The nation’s foreign-exchange reserves are expected to drop by about US$40 billion a month for the rest of this year as the PBOC buys the Chinese currency, according to the median of 28 estimates in a Bloomberg survey.
China may cut banks’ reserve-requirement ratios as liquidity tightens amid expectations of a weaker yuan, according to a front-page commentary in the China Securities Journal yesterday.
Increases in the interbank money rate, drops in excess reserve levels at banks and a decrease in yuan positions will pressure cash supply, the article said.
“The more intervention in the currency market, the tighter the money market will be,” said Zhou Hao (周浩), an economist at Commerzbank AG in Singapore. “If the PBOC injects too much, the market will worry about further devaluation pressure. It’s a balancing act.”

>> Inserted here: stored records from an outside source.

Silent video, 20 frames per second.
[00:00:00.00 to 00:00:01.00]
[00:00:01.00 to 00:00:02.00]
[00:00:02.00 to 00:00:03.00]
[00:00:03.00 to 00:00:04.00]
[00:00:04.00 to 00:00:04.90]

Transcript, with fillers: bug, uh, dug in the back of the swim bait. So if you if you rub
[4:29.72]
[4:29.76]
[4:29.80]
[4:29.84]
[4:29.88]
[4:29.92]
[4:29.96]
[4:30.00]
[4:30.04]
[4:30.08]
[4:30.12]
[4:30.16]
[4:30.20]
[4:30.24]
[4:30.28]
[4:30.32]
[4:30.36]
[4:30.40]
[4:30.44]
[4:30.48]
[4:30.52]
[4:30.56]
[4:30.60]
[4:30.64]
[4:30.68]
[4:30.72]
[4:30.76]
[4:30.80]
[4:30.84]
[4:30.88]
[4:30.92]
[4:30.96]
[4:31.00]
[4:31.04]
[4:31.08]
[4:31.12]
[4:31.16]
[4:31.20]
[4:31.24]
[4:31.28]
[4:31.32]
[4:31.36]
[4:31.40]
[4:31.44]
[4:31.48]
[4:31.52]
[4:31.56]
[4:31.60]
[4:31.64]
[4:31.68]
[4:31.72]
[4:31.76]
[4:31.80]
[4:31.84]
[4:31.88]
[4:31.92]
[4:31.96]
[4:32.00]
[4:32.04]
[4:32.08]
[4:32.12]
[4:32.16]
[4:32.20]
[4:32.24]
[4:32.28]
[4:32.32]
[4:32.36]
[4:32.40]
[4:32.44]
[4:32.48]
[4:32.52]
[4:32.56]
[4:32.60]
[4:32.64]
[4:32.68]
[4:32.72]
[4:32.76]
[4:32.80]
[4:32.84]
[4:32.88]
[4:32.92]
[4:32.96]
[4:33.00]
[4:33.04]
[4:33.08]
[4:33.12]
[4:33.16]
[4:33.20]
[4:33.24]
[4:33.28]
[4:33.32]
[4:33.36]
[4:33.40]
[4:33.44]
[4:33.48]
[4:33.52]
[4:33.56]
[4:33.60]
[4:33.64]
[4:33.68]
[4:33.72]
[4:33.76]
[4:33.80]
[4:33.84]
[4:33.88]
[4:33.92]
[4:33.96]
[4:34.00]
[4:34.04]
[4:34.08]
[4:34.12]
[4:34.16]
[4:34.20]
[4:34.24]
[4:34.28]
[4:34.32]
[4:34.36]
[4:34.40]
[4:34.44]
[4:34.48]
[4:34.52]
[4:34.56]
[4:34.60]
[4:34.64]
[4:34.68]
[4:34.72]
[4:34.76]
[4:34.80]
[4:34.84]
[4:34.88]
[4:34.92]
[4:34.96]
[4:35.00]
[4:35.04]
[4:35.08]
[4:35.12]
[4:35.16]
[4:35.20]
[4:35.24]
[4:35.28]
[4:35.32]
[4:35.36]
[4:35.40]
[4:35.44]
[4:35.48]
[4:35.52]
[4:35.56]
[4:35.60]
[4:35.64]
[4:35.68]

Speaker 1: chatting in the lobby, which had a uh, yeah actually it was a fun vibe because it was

The overnight repurchase rate, a gauge of liquidity in the interbank market, rose 1 basis point to 1.7 percent as of 10:26am in Shanghai, according to a weighted average compiled by the National Interbank Funding Center. That is the highest level since April 28. The seven-day repo rate was little changed at a three-week high of 2.48 percent.
The cost of one-year interest-rate swaps, the fixed payment to receive the floating seven-day repurchase rate, erased an earlier increase of 2 basis points, and was steady at 2.58 percent in Shanghai, data compiled by Bloomberg show.
The contracts rose 5 basis points on Monday.
Chinese stocks plunged yesterday, as the yuan weakened against the US dollar, reigniting fears that Beijing may be intent on a deeper devaluation of the currency despite the central bank’s comments that it sees no reason for a further slide.
Concerns that companies may pull more money out of China as the economy slows, and speculation that the government may begin to scale back its massive support for the country’s stock markets also prompted investors to take profits after a run-up in prices over the last few weeks, traders said.
The Shanghai Composite Index closed down 6.1 percent at 3,749.12 points in its biggest daily decline since July 27, snapping a three-day winning streak, while the CSI300 index of the largest listed companies in Shanghai and Shenzhen fell 6.2 percent at 3,825.41.